To further explore the effects of ephrinB2 in BLA on fear conditioning enhancement we monitored whether ephrinB2 can increase fear conditioning-induced cell activation in BLA. To monitor the number of active cells in BLA we measured c-Fos-labeled cells in BLA. c-Fos level is correlated with neuronal activity32. We revealed that fear-conditioned mice injected with ephrinB2-Fc in BLA (n = 6) had a significantly increased number of c-Fos cells in the BLA 1.5 h after conditioning compared to fear-conditioned mice injected with Fc control (n = 6) (p = 0.026; Fig. 5F, G). EphrinB2 per se did not increase the number of c-Fos in BLA of mice subjected to the conditioning box only (n = 7) when compared to mice subjected to the conditioning box only and injected with Fc (n = 6) (t(11) = 0.561, p = 0.586; Fig. 5H). These results show that ephrinB2 led to an increased ability of fear conditioning to activate cells in the BLA and set the threshold for fear memory formation in BLA.
Discussion
EphrinB2 is a key protein in neurons that is involved in the development of the brain, synaptic plasticity, and neuronal functions such as regulation of AMPA and NMDA receptors in the synapse, neuronal morphology, and neurogenesis5–7. However, its role in memory formation is not known. In this study, we were, therefore, interested to examine whether ephrinB2 is involved in fear memory formation. Toward that end, we removed ephrinB2 from excitatory neurons in the basolateral amygdala (BLA), a brain region needed for fear memory formation. Deleting ephrinB2 in excitatory neurons in the BLA impaired auditory and contextual long-term fear conditioning memory. EphrinB2 is also expressed in astrocytes. We, therefore, deleted it from astrocytes and revealed that removing ephrinB2 impaired contextual and auditory long-term fear conditioning memory. We further found that deleting ephrinB2 from astrocytes reduced the level of the glutamate transporter EAAT1 in astrocytes in BLA and that this transporter is needed in BLA for fear long-term memory formation. We next examined whether ephrinB2 is needed in neural stem cells (NSCs) for the formation of long-term fear conditioning memory. We found that knocking out ephrinB2 from NSCs does not affect the ability of the mice to form long-term memory and the levels of immature and mature cells in the BLA. We further found that increasing ephrinB2 in BLA during fear conditioning training enhanced the formation of long-term fear memory and the ability of fear conditioning to activate cells in BLA therefore setting the threshold for fear memory formation in BLA.

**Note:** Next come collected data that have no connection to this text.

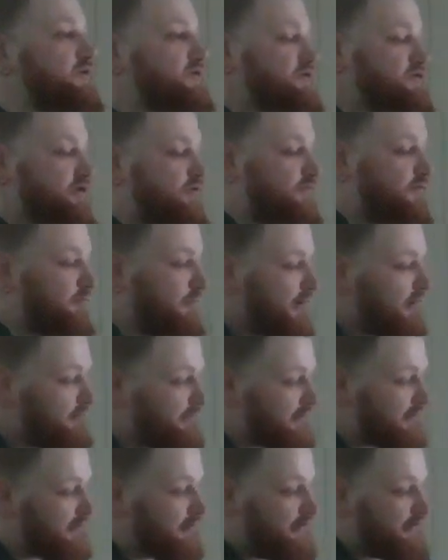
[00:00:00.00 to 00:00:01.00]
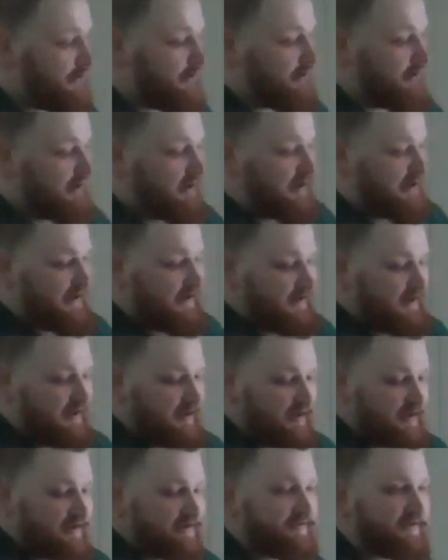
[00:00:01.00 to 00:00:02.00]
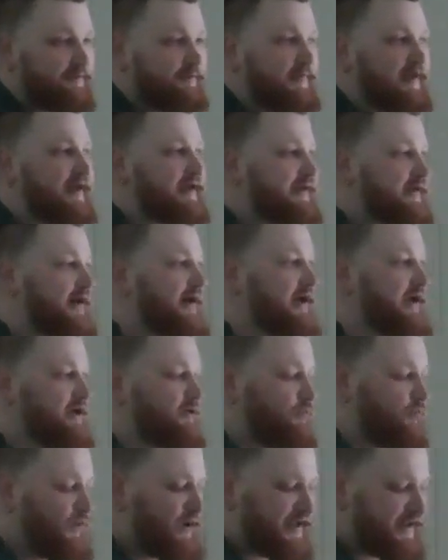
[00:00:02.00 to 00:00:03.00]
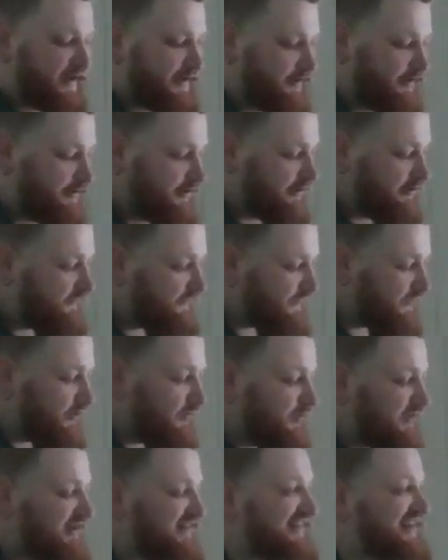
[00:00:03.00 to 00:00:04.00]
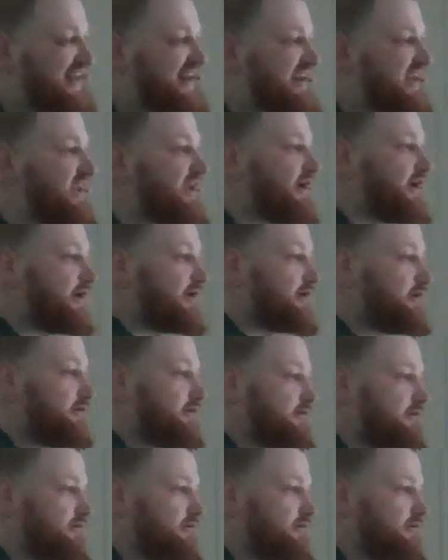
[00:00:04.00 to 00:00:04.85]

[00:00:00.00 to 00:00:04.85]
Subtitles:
So remember that mankind waited for millennia.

We show that knocking out ephrinB2 from excitatory cells impairs long-term, but not short-term, memory. EphrinB2 may affect several key processes in excitatory neurons that can affect memory formation. First, it affects glutamate receptors. For example, it was shown that ephrinB2 enhances AMPA receptors constitutive internalization and reduces synaptic transmission6. If such an effect on AMPA receptors occurs in our experimental setup in the BLA it does not cross the threshold needed for the mice to sense the CS and US properly and to associate between them as it does not affect short-term memory. AMPA receptors are needed for the formation of both short-term and long-term memories33. Another possibility for ephrinB2 effects is on dendritic spines morphology. Reverse signaling of ephrinBs is required for correct spine morphogenesise.g.7.It was shown that ephrinB2-mediated activation of the EphB receptors accelerates dendritic spine development34. In another study it was shown that in VEGFR2-ephrinB2 compound mice (Nes-cre Kdrlox/+ Efnb2lox/+) dendritic branching and spine head size are reduced35. In addition, VEGF stimulation of hippocampal neurons led to a strong increase in the number of spines an effect that was abolished in neurons where the ephrinB2 was knocked out. Astrocytic ephrinB1 negatively influences new spine formation in the hippocampus during learning and memory36,37. Fear conditioning induces spine morphogenesis38,39 and impairing long-term fear memory formation reverses dendritic spines changes40. Thus, it could be that ephrinB2 in excitatory neurons is needed for the alteration in morphology or formation of spines in BLA.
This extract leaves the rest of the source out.